▸ **WHAT TO PRODUCE**
Set down, word for word, the line with "[0:00.00-0:00.20]" and the lines after it through the final line of the data below, without pictures.

▸ **INPUT DATA**

##############################

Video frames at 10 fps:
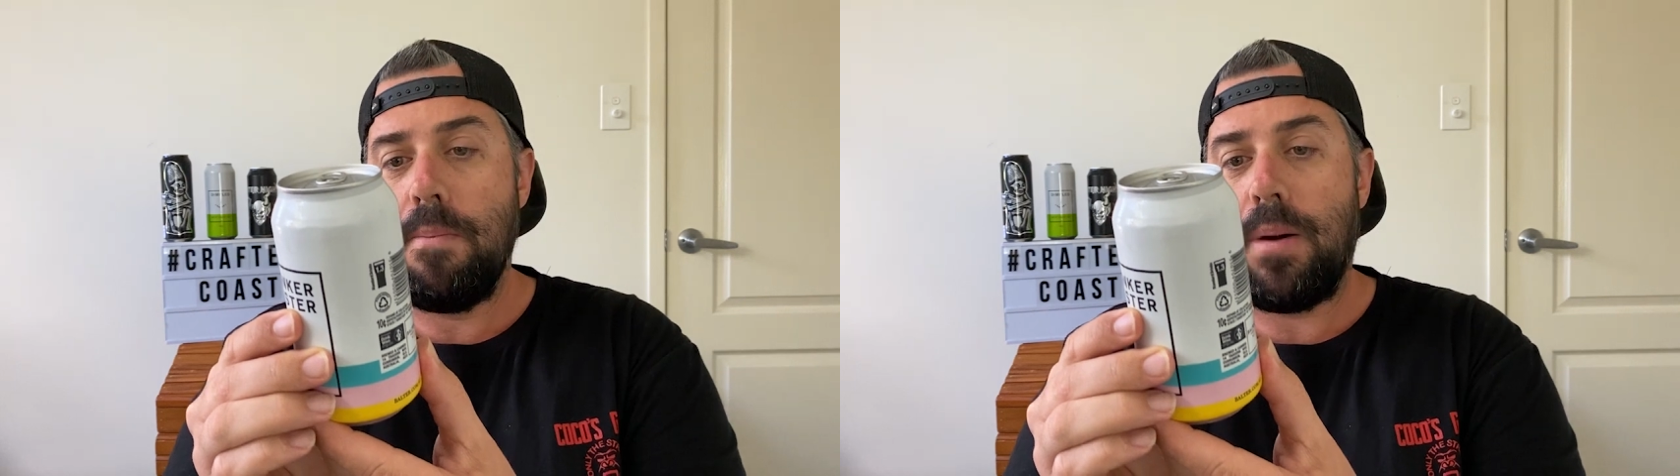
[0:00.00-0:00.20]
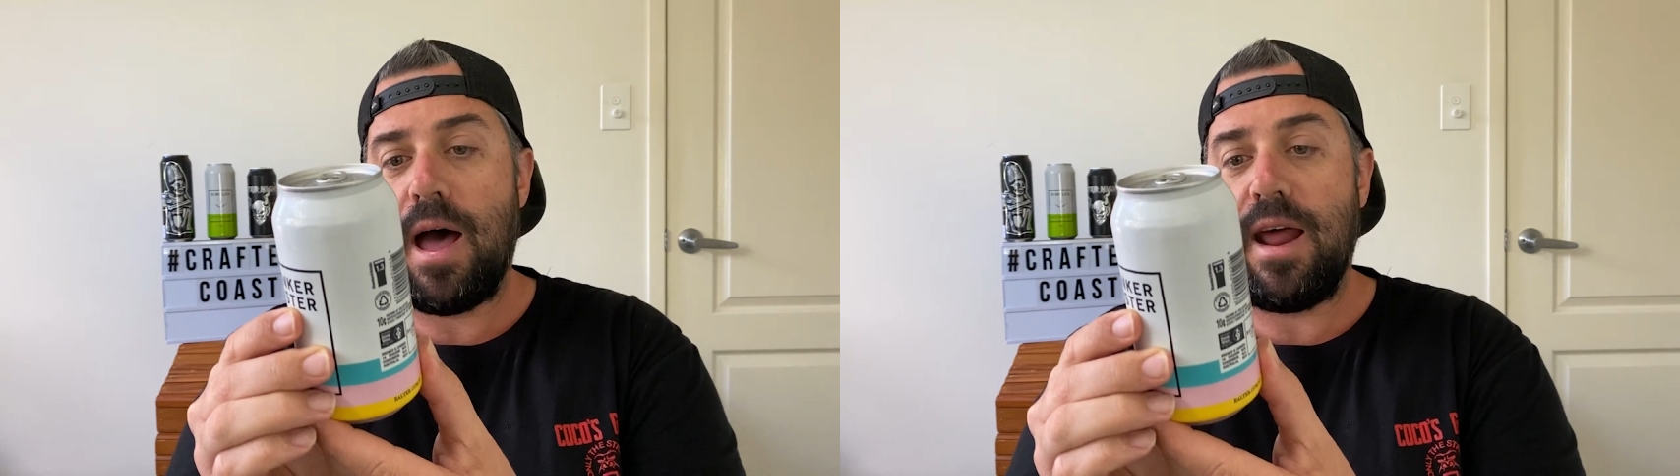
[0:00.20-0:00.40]

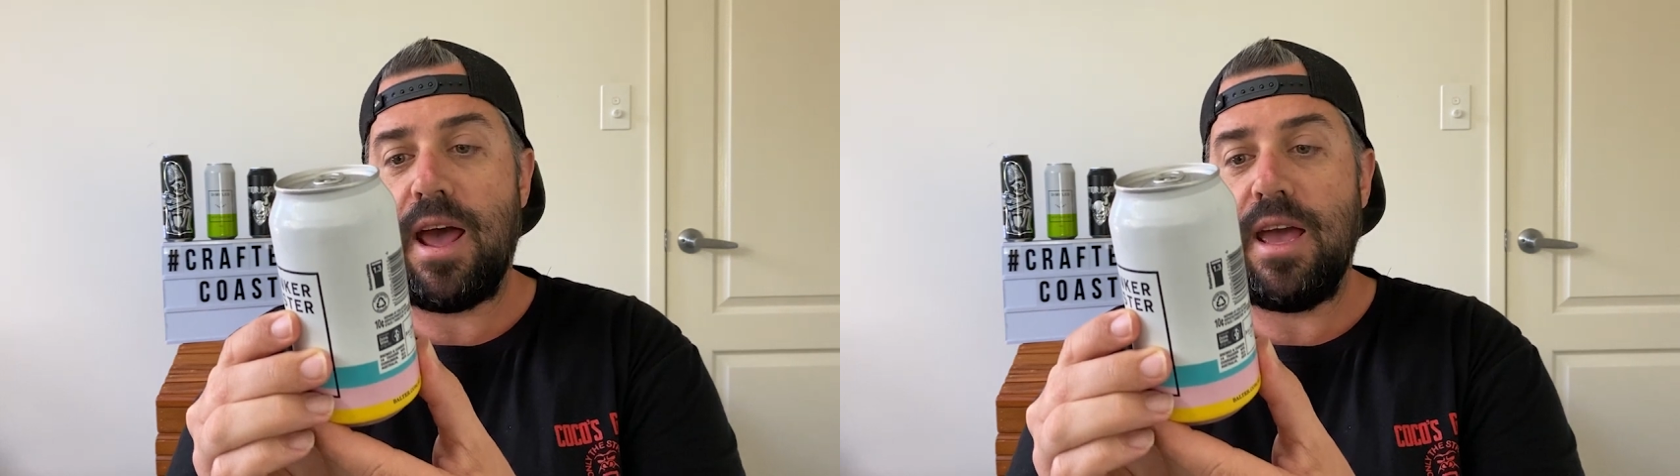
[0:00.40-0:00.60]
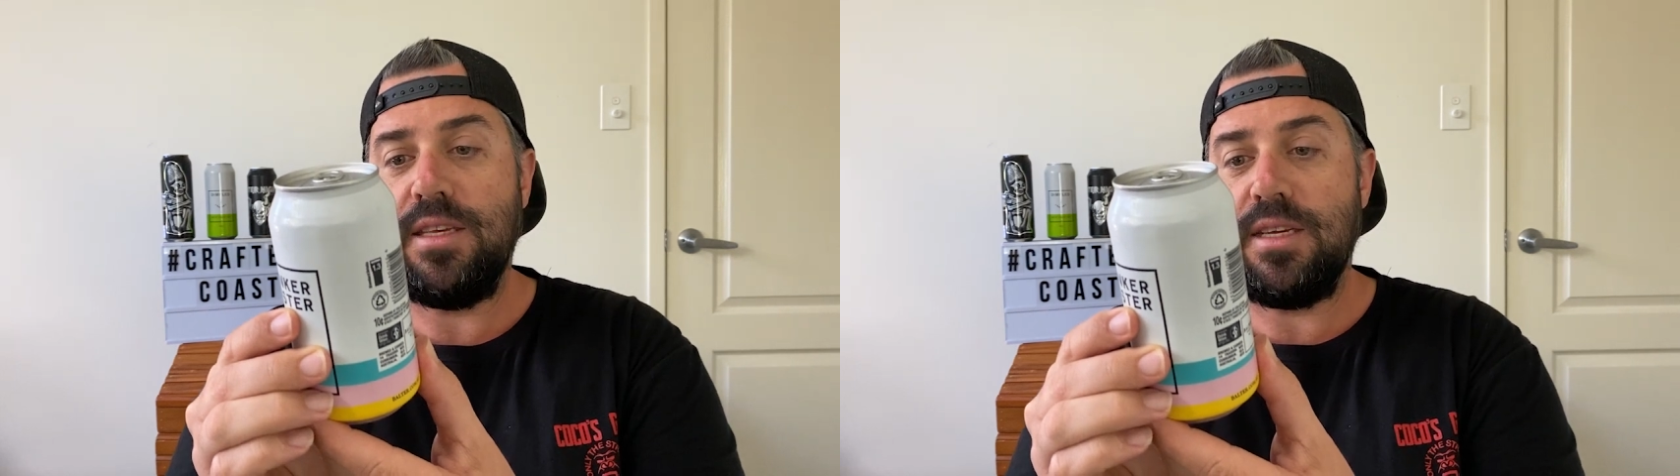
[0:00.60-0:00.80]
part
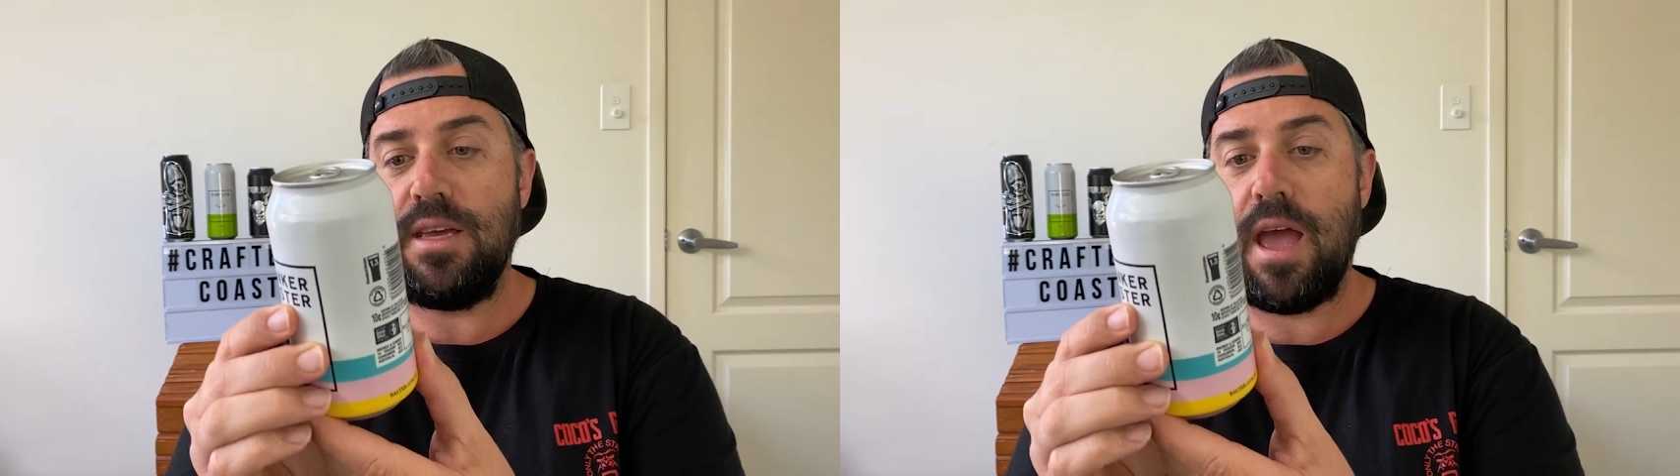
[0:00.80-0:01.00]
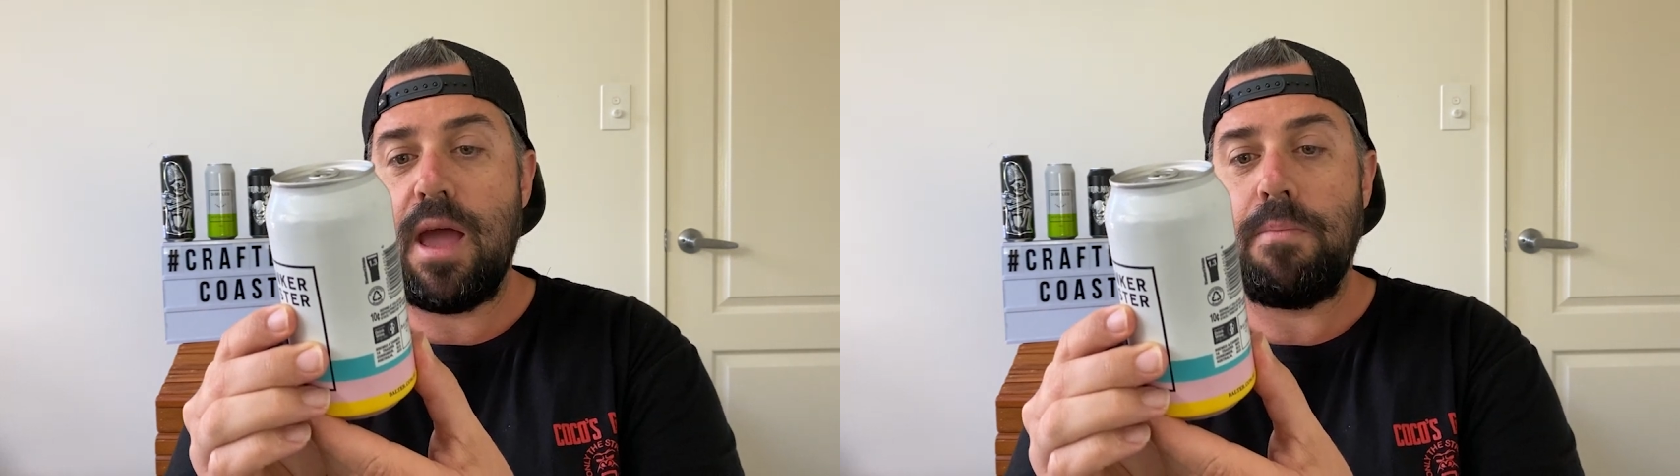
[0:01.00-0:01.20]

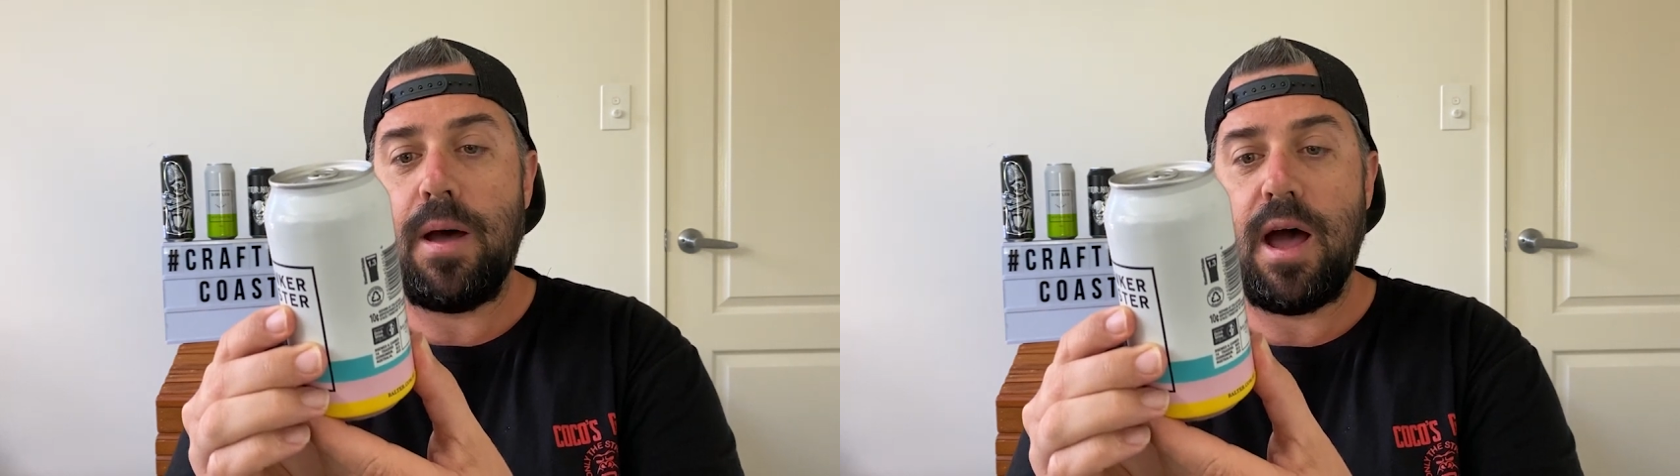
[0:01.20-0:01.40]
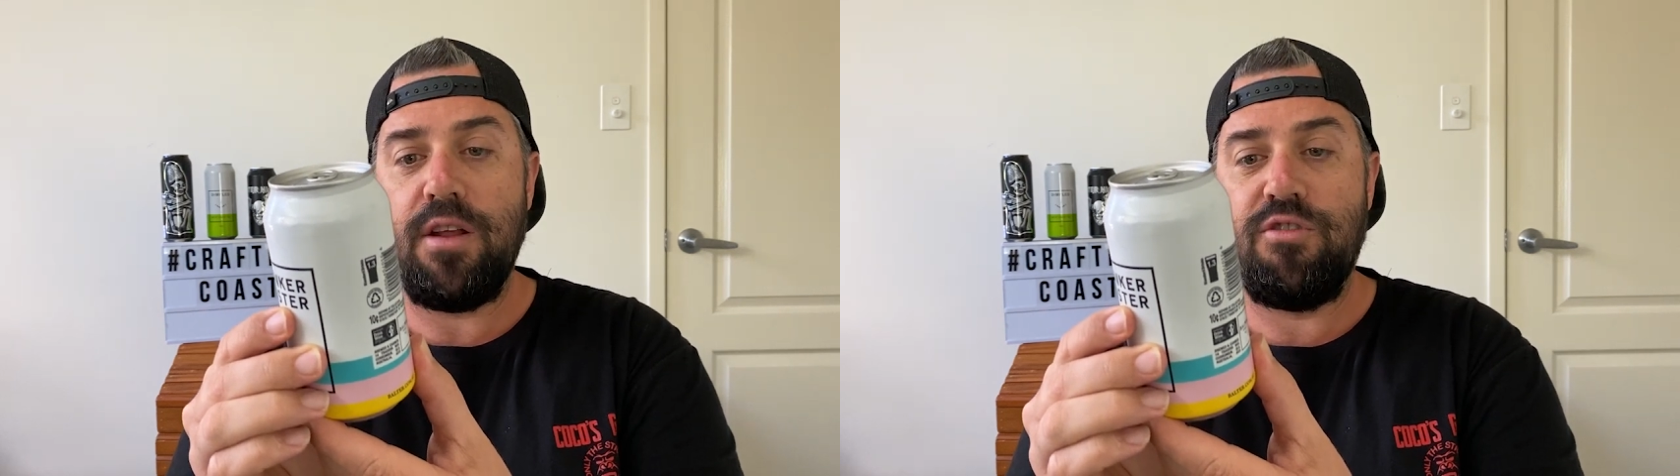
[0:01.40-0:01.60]
hazy, and
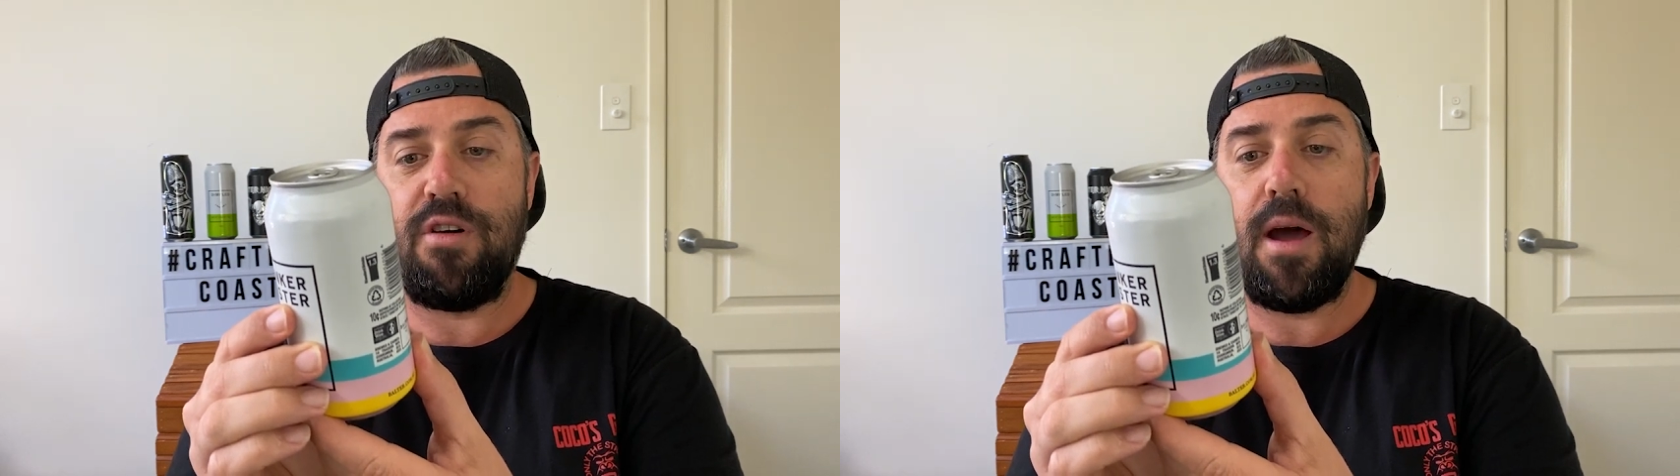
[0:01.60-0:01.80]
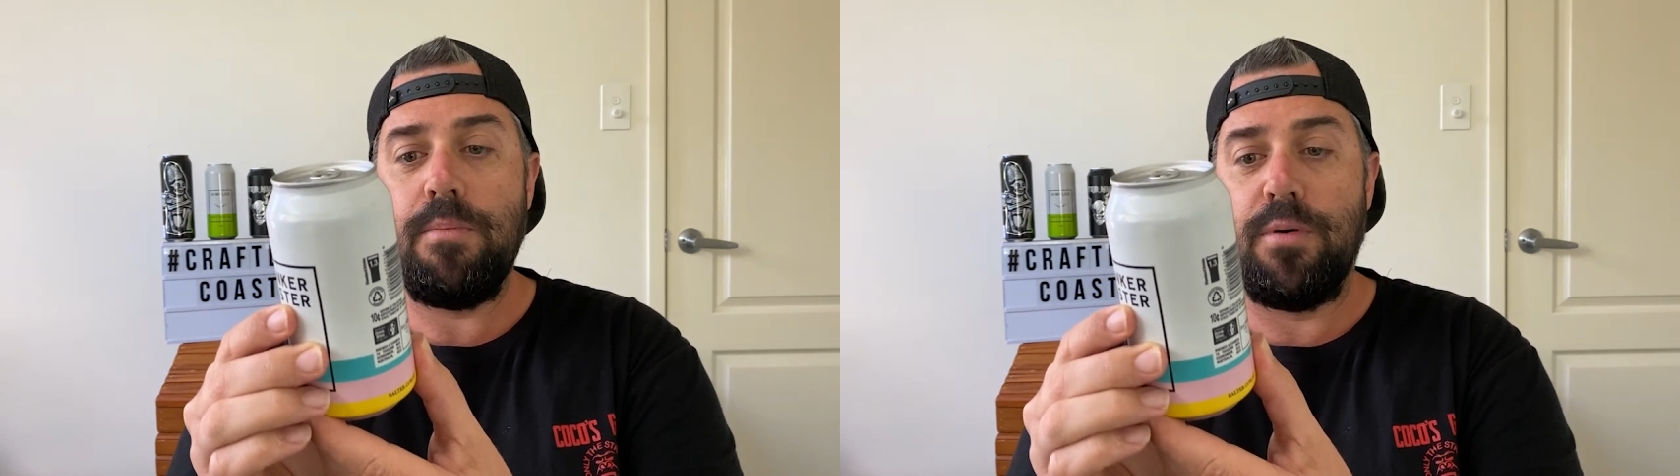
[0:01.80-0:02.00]
part
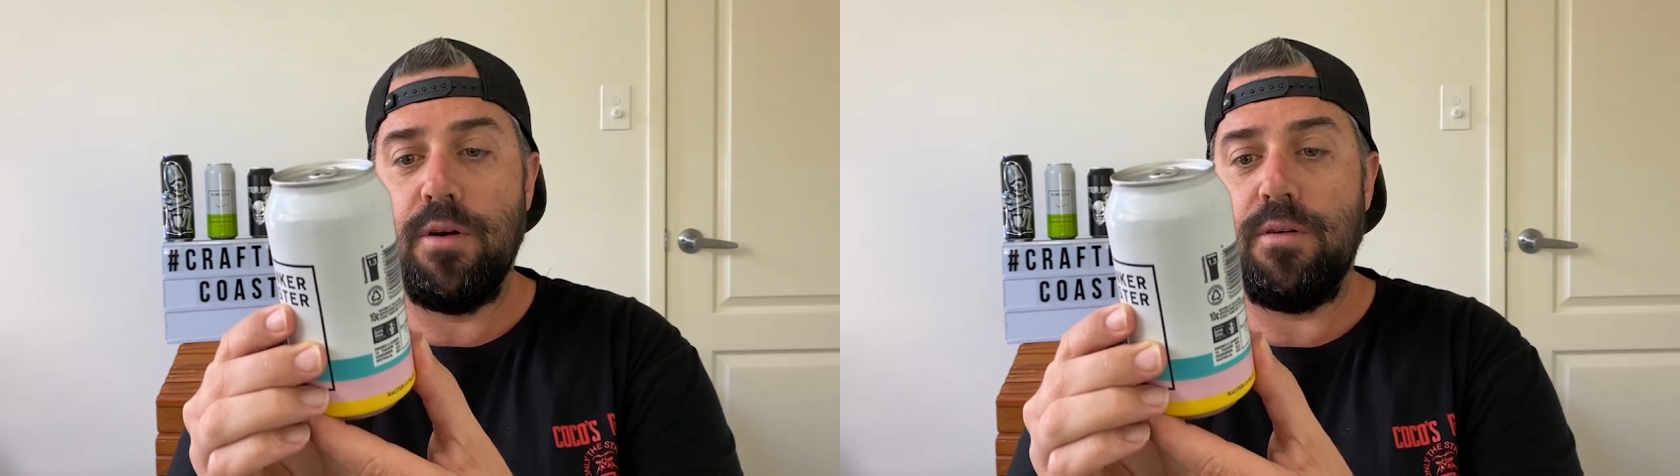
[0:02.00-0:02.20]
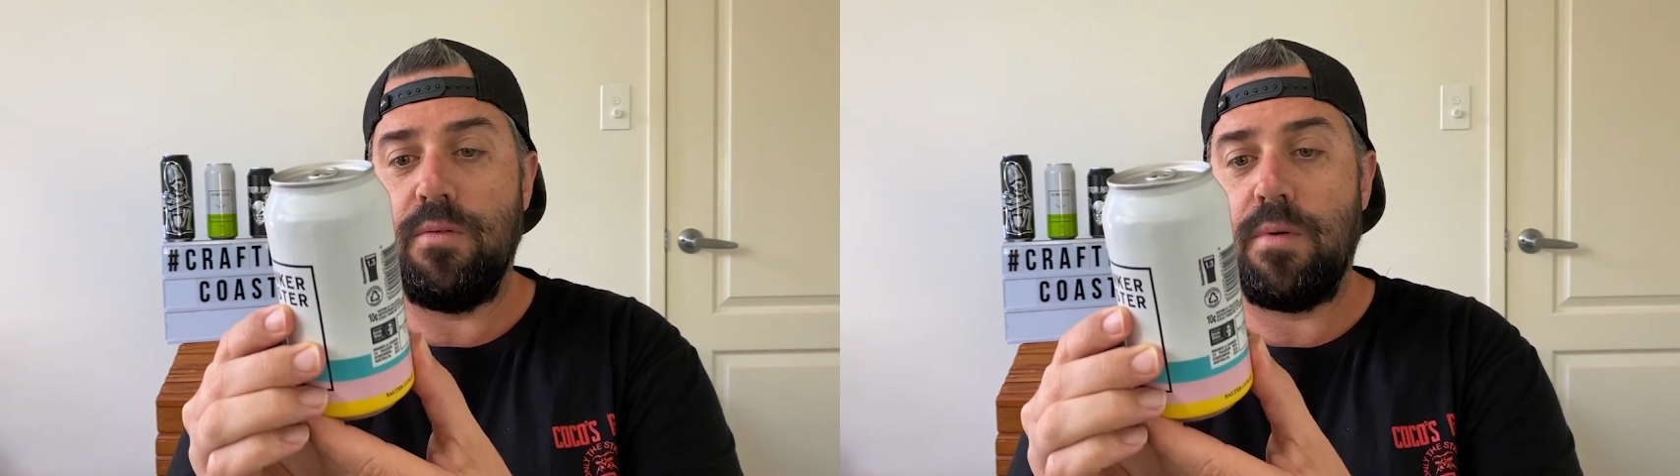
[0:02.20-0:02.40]
dry brute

##############################

▸ **OUTPUT**
[0:00.00-0:00.20]
[0:00.20-0:00.40]

[0:00.40-0:00.60]
[0:00.60-0:00.80]
part
[0:00.80-0:01.00]
[0:01.00-0:01.20]

[0:01.20-0:01.40]
[0:01.40-0:01.60]
hazy, and
[0:01.60-0:01.80]
[0:01.80-0:02.00]
part
[0:02.00-0:02.20]
[0:02.20-0:02.40]
dry brute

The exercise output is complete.